Saved entries
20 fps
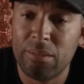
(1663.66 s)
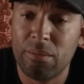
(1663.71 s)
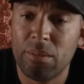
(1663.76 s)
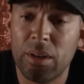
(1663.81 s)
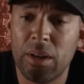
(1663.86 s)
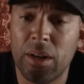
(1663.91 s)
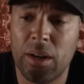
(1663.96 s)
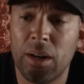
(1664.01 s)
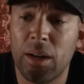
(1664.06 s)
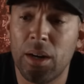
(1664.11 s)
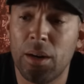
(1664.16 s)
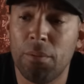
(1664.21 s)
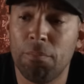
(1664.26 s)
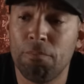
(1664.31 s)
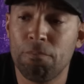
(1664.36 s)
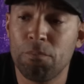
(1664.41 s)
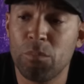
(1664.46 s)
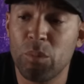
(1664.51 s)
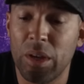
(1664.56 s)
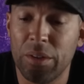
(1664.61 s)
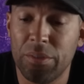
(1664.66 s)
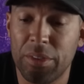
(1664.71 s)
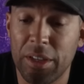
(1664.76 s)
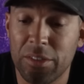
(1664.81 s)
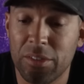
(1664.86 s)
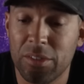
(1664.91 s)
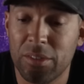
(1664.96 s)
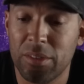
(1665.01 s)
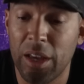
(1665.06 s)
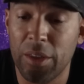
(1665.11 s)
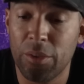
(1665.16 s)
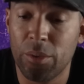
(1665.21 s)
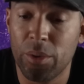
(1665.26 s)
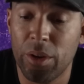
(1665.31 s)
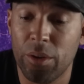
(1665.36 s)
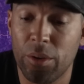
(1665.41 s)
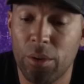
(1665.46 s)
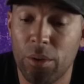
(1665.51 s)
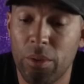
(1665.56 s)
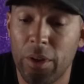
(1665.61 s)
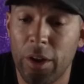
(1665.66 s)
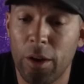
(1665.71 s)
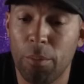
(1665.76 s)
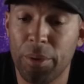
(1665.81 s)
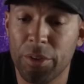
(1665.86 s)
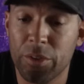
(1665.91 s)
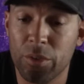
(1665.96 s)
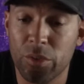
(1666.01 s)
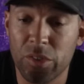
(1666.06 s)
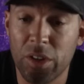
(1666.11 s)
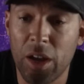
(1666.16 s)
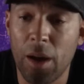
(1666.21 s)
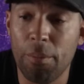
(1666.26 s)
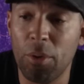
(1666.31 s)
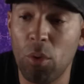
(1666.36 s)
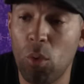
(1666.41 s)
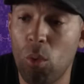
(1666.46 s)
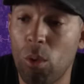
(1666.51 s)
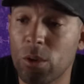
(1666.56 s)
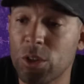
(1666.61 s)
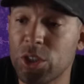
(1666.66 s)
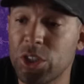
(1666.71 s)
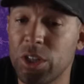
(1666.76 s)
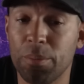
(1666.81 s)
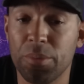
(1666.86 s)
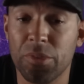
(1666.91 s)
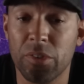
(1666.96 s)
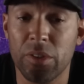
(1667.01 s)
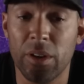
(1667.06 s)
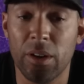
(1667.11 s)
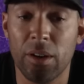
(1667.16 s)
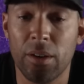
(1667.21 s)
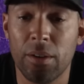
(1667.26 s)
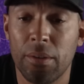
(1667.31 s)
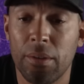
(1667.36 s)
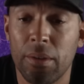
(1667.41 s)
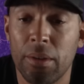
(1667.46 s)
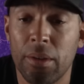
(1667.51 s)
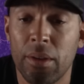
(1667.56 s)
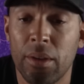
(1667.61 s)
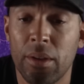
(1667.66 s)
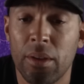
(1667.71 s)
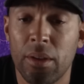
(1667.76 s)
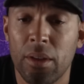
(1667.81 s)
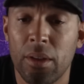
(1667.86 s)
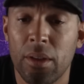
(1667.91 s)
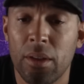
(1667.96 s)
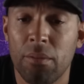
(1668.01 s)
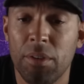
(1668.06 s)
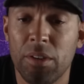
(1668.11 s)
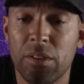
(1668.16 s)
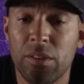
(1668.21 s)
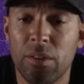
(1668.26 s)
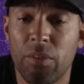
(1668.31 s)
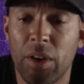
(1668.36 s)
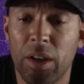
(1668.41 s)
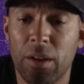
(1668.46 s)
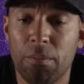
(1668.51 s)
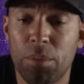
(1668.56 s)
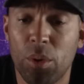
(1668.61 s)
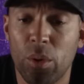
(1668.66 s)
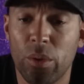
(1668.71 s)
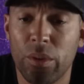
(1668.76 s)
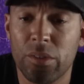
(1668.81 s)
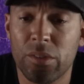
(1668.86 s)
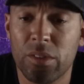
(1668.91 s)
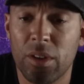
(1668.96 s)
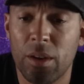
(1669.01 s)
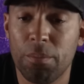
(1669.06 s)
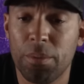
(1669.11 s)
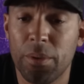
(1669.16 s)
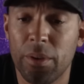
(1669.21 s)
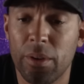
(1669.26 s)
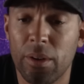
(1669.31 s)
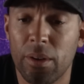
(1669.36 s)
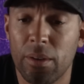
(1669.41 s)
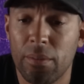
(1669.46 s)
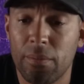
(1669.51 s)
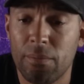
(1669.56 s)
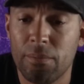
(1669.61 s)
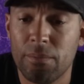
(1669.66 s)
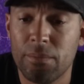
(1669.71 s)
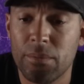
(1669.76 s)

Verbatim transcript: That's neither here nor there, but there's a couple warships there. Let me see if I can pull this up here.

— Work order —
Using the data above, return the lines from the one holding "(1664.86 s)" through the one holding "(1667.51 s)" exactly, but not the pictures.

— The completed task —
(1664.86 s)
(1664.91 s)
(1664.96 s)
(1665.01 s)
(1665.06 s)
(1665.11 s)
(1665.16 s)
(1665.21 s)
(1665.26 s)
(1665.31 s)
(1665.36 s)
(1665.41 s)
(1665.46 s)
(1665.51 s)
(1665.56 s)
(1665.61 s)
(1665.66 s)
(1665.71 s)
(1665.76 s)
(1665.81 s)
(1665.86 s)
(1665.91 s)
(1665.96 s)
(1666.01 s)
(1666.06 s)
(1666.11 s)
(1666.16 s)
(1666.21 s)
(1666.26 s)
(1666.31 s)
(1666.36 s)
(1666.41 s)
(1666.46 s)
(1666.51 s)
(1666.56 s)
(1666.61 s)
(1666.66 s)
(1666.71 s)
(1666.76 s)
(1666.81 s)
(1666.86 s)
(1666.91 s)
(1666.96 s)
(1667.01 s)
(1667.06 s)
(1667.11 s)
(1667.16 s)
(1667.21 s)
(1667.26 s)
(1667.31 s)
(1667.36 s)
(1667.41 s)
(1667.46 s)
(1667.51 s)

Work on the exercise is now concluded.